(Stored data entries)
[Start of Attachment]

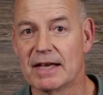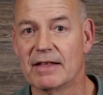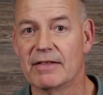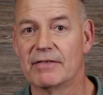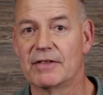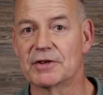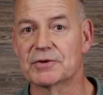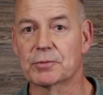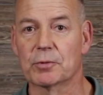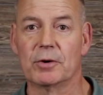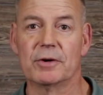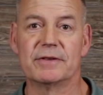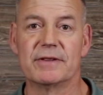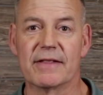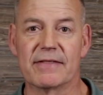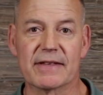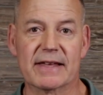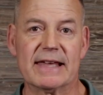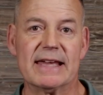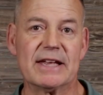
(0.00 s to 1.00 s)
This word
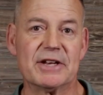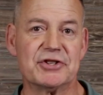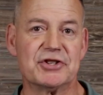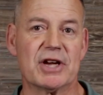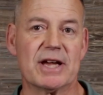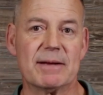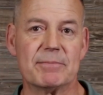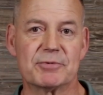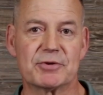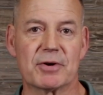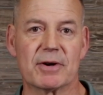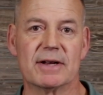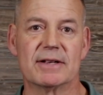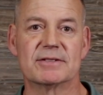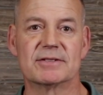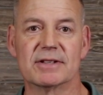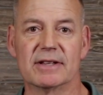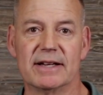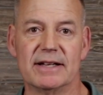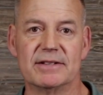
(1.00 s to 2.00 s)
that the King James
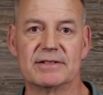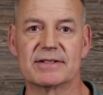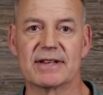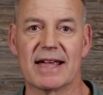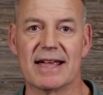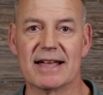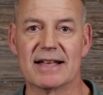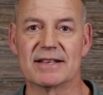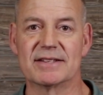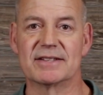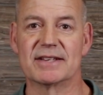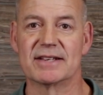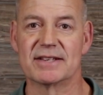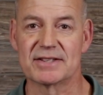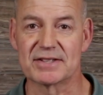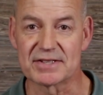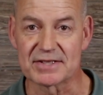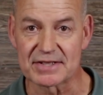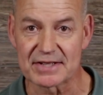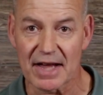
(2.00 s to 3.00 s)
translates as
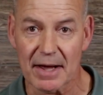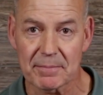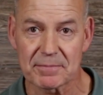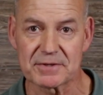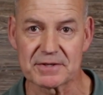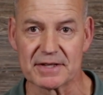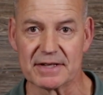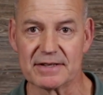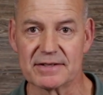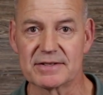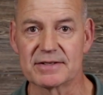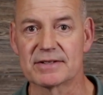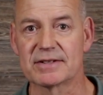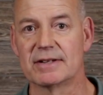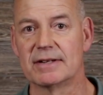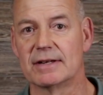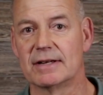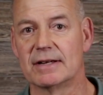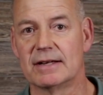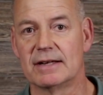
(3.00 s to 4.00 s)
substance
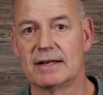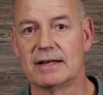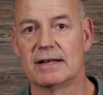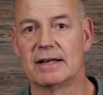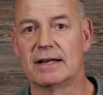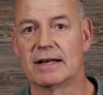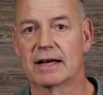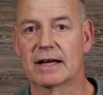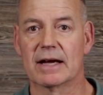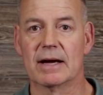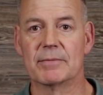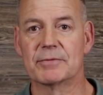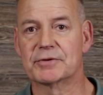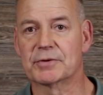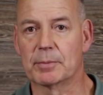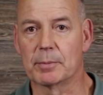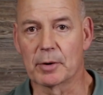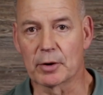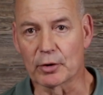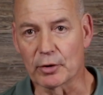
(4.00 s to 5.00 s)
comes
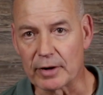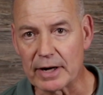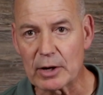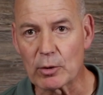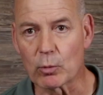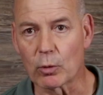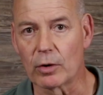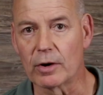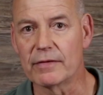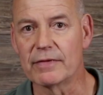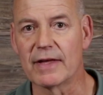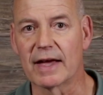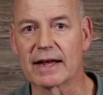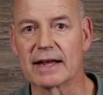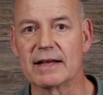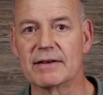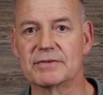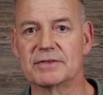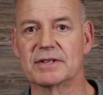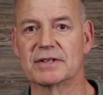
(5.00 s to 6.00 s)
from a Greek word that
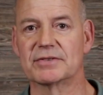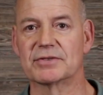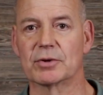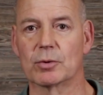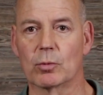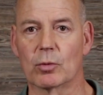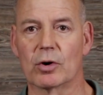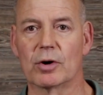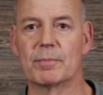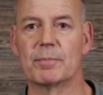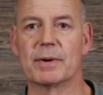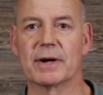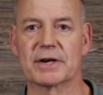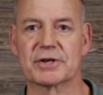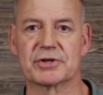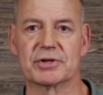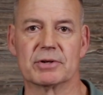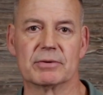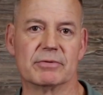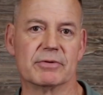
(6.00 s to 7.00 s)
gives us the word
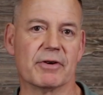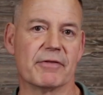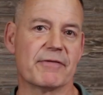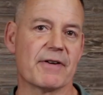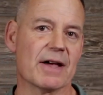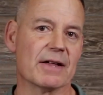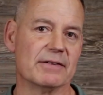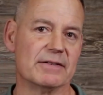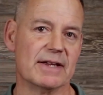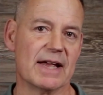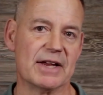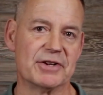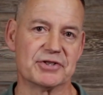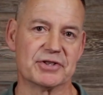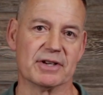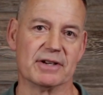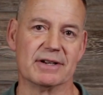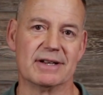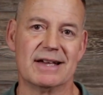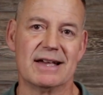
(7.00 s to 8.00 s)
picture of a
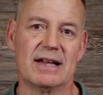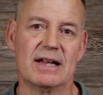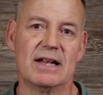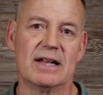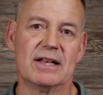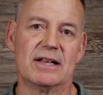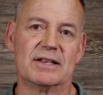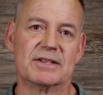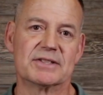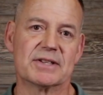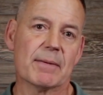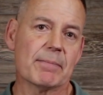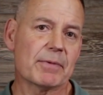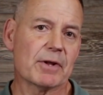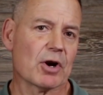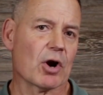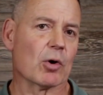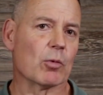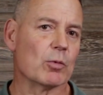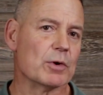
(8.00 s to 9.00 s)
foundation,
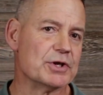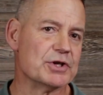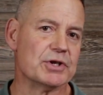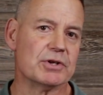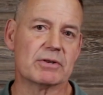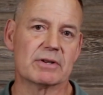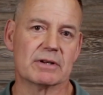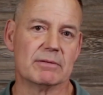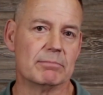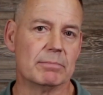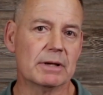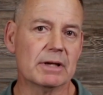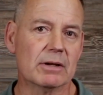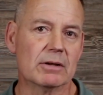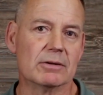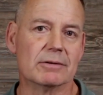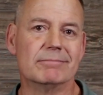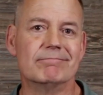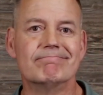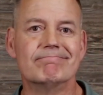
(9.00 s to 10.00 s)
something on which you can build.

[End of Attachment]

* [DIRECTIONS FOR THIS TASK]:
Copy each line of the records above exactly as written. Do not carry over any picture.

* [TASK RESULT]:
(0.00 s to 1.00 s)
This word
(1.00 s to 2.00 s)
that the King James
(2.00 s to 3.00 s)
translates as
(3.00 s to 4.00 s)
substance
(4.00 s to 5.00 s)
comes
(5.00 s to 6.00 s)
from a Greek word that
(6.00 s to 7.00 s)
gives us the word
(7.00 s to 8.00 s)
picture of a
(8.00 s to 9.00 s)
foundation,
(9.00 s to 10.00 s)
something on which you can build.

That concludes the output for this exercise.